Pilot Ray Gran stands by the Cessna 180 with his brother Maurice Gran in a photo taken on Aug. 10, 1959, 10 days before the crash. (Submitted by Donald Kapusta)

A 60-year-old mystery was laid to rest in Northern Saskatchewan last week. RCMP were able to dive and recover remains from a Cessna 180 float plane that went down in 1959.

Ray Gran and Harold Thompson were trying to fly from Buffalo Narrows to La Loche on Aug. 20, 1959, but their plane went down in Peter Pond Lake. It was only recently found in July 2018 with sonar technology by Linda and Donald Kapusta — Gran's daughter and son-in-law.

"Finally we do have the results we were hoping for," said Donald Kapusta. "We hope to finally bring Ray home."

The RCMP initially attempted a dive in August 2018 but it was hampered by strong winds and high waves. The Mounties' Underwater Recovery Team decided to wait until the winter and use the ice as a platform.

On Jan. 31, 2019 they were successful and recovered remains of Ray Gran and Harold Thompson, as well as personal items including a pendant, a camera and a wallet. All remains and items are with the coroner until they can be released to the families.

Harold Thompson, a conservation officer, and pilot Ray Gran were the two people who died in a plane crash in 1959. (Submitted photos)

When the Kapustas started looking into finding the plane, their goal was to recover the remains while Linda's mother Marcella was still around.

The plane was found in the evening but later that same night Marcella passed. Linda and Don didn't have the chance to tell her.

"Unfortunately the timing was not meant to be for that," Kapusta said.

Plane discovery leads to new-found family 

Martin Gran grew up listening to tales of his uncle Ray flying — and about the crash into Peter Pond Lake. Martin's father, Vernon, passed away when he was young but his other uncle Maurice — who was also a pilot and flew in he same region as Ray — continued telling him stories.

Martin didn't know Ray's wife Marcella was pregnant when the plane went down.

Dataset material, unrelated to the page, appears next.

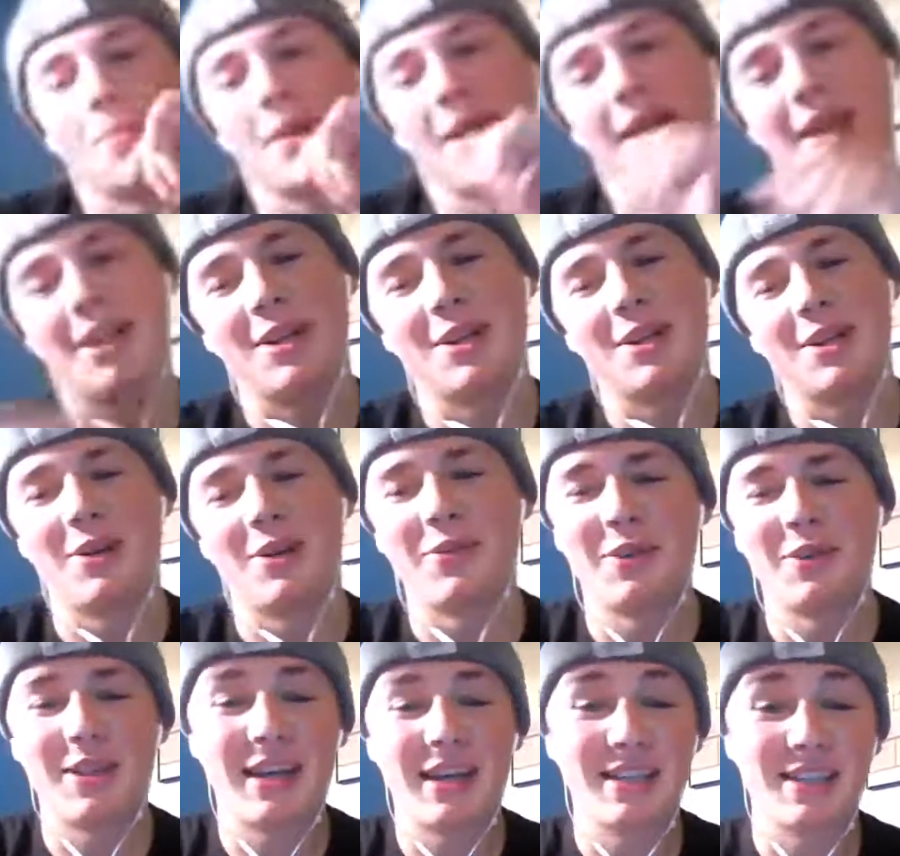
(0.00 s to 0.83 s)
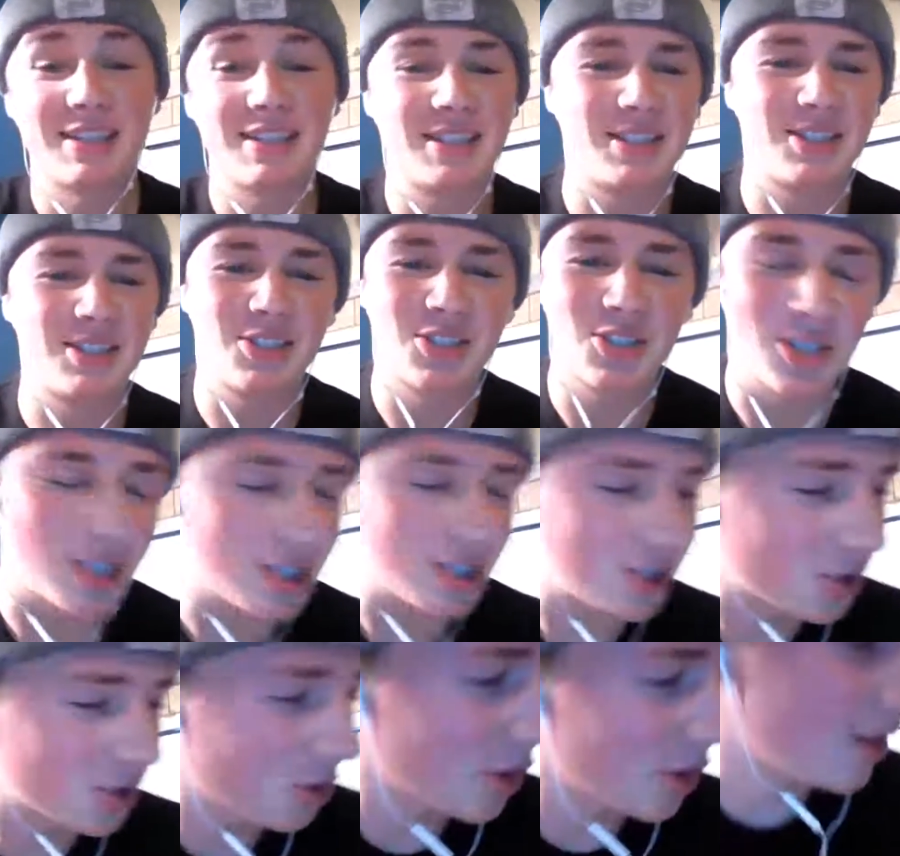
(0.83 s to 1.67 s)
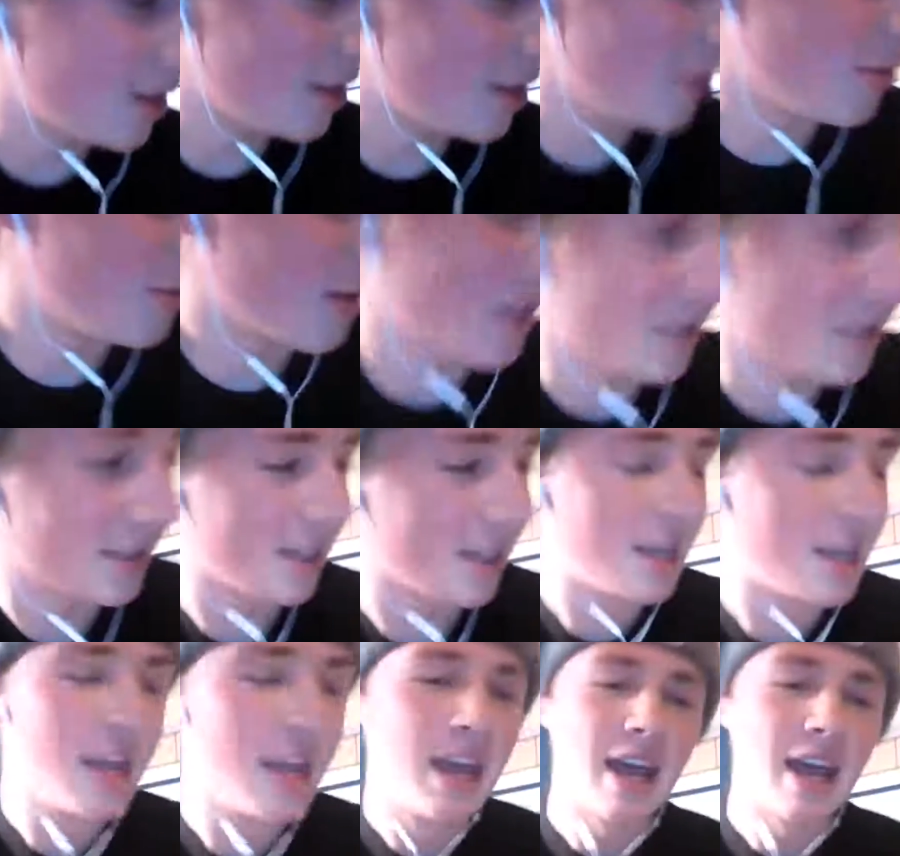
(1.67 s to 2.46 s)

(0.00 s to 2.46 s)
Man, I love it. That's such great advice.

Martin and his wife had been talking about searching for the plane when they retire. Then his co-worker sent him an article on the Kapustas' discovery.

"When I first saw the lead picture I thought that that was my father, Ray looked so much like my dad that my stomach just dropped," Martin said. "But it turns out that was Raymond and Maurice."

After the initial publication, Martin was able to contact the Kapusta family.

From left: Donald Kapusta, Connor Gran, Martin Gran. The Gran family were able to stop by the Cairn remembrance plaque to late pilot Ray Gran in August 2018. (Submitted by Martin Gran)

"I feel now like I've known Don my whole life," Martin said.

Martin Gran and Don Kapusta met for the first time in person at the end of August when the two and Gran's son came out to watch the RCMP dive.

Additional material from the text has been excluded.